• What to do:
Below this line is a listing that includes pictures. Copy exactly, and only, the lines from the one containing "[00:06:38.44]" through the one containing "[00:06:40.00]"; the pictures do not go in the copy.

• Data records:
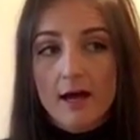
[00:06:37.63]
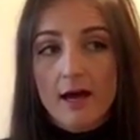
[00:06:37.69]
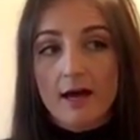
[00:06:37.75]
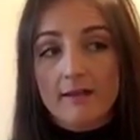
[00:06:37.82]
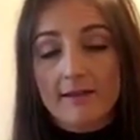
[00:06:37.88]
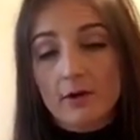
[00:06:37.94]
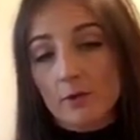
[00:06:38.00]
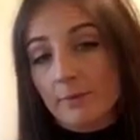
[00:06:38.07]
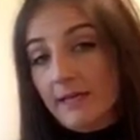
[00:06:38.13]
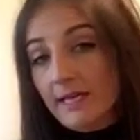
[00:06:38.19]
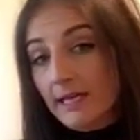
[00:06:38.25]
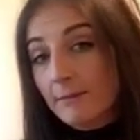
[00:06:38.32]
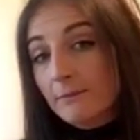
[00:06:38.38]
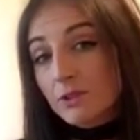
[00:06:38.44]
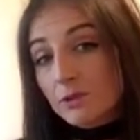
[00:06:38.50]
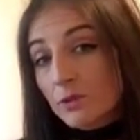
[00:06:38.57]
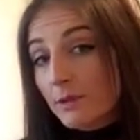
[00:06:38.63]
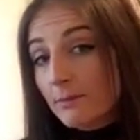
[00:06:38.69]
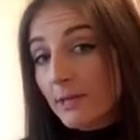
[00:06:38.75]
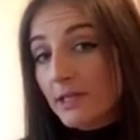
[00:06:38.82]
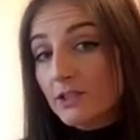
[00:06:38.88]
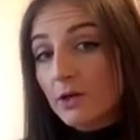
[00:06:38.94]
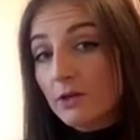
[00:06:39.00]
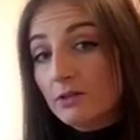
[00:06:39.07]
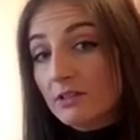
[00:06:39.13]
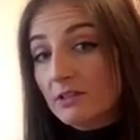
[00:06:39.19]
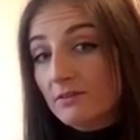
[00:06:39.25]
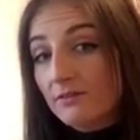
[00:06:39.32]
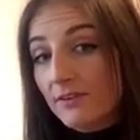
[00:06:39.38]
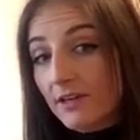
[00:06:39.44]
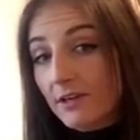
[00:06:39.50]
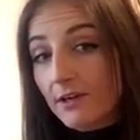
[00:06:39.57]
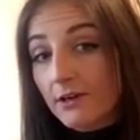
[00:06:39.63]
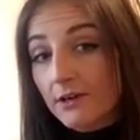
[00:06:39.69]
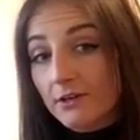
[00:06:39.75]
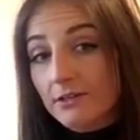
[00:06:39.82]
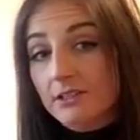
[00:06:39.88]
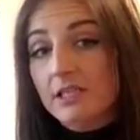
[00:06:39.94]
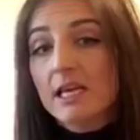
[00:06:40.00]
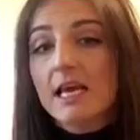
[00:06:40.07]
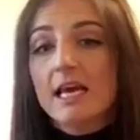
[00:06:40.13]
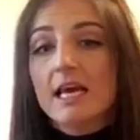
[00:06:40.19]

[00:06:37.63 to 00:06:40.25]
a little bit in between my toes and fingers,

--

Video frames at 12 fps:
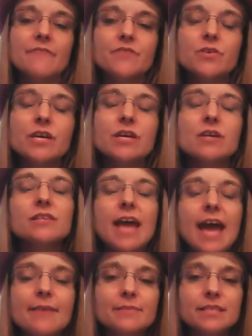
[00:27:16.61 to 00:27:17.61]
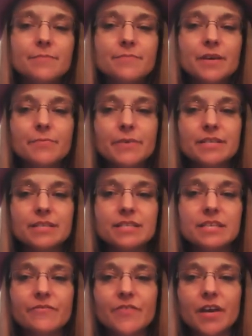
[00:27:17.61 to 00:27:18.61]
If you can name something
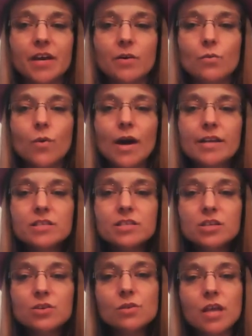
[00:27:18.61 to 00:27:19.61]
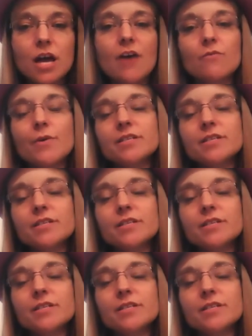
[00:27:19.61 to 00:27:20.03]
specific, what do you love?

--

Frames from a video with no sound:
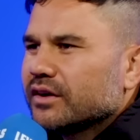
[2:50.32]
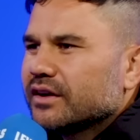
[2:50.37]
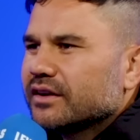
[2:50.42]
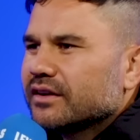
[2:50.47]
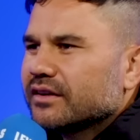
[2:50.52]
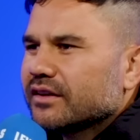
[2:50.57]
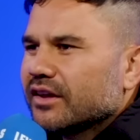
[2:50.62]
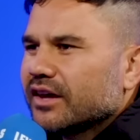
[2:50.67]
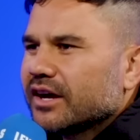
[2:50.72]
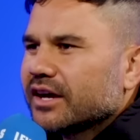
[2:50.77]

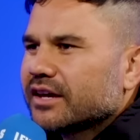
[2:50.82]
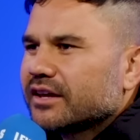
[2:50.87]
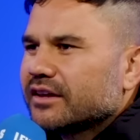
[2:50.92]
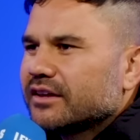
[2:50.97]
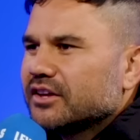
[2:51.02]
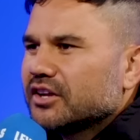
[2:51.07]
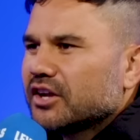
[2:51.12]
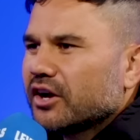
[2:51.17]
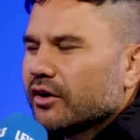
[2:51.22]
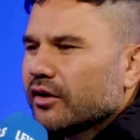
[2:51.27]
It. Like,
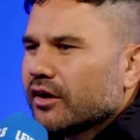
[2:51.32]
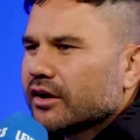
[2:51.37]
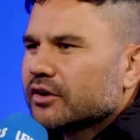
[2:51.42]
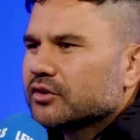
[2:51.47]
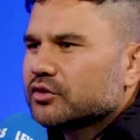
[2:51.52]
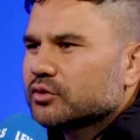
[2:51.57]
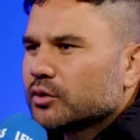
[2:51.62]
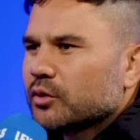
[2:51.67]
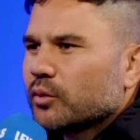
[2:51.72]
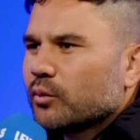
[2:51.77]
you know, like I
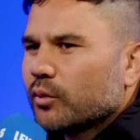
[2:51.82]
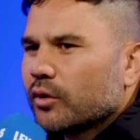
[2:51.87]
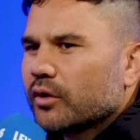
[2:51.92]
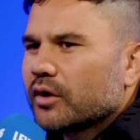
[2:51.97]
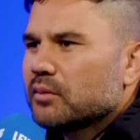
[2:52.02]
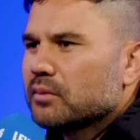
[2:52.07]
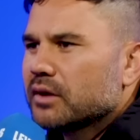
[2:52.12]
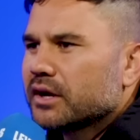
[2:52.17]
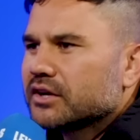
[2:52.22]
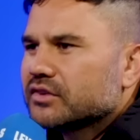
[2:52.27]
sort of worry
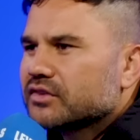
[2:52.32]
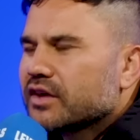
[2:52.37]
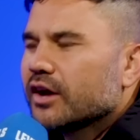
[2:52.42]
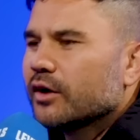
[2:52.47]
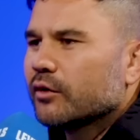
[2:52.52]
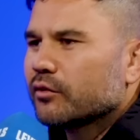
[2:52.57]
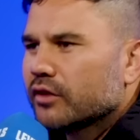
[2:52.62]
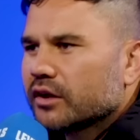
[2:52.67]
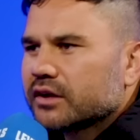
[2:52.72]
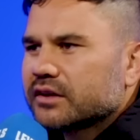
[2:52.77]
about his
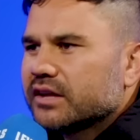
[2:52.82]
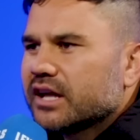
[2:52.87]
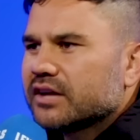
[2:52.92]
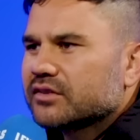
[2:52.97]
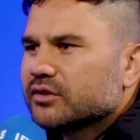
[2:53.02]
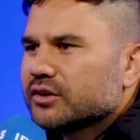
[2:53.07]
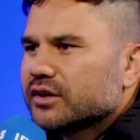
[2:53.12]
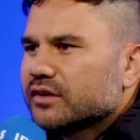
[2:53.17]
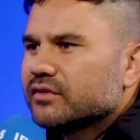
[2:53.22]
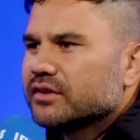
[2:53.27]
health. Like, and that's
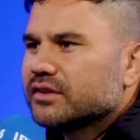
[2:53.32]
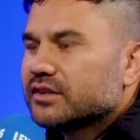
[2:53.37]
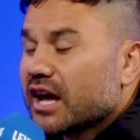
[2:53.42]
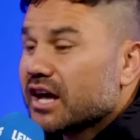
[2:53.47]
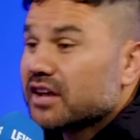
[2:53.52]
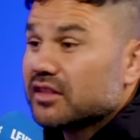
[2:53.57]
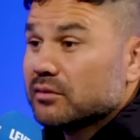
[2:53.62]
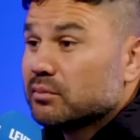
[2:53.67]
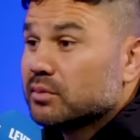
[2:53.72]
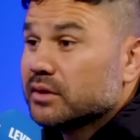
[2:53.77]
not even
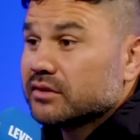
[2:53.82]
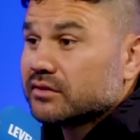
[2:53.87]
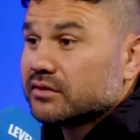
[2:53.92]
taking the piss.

• Answer to this task:
[00:06:38.44]
[00:06:38.50]
[00:06:38.57]
[00:06:38.63]
[00:06:38.69]
[00:06:38.75]
[00:06:38.82]
[00:06:38.88]
[00:06:38.94]
[00:06:39.00]
[00:06:39.07]
[00:06:39.13]
[00:06:39.19]
[00:06:39.25]
[00:06:39.32]
[00:06:39.38]
[00:06:39.44]
[00:06:39.50]
[00:06:39.57]
[00:06:39.63]
[00:06:39.69]
[00:06:39.75]
[00:06:39.82]
[00:06:39.88]
[00:06:39.94]
[00:06:40.00]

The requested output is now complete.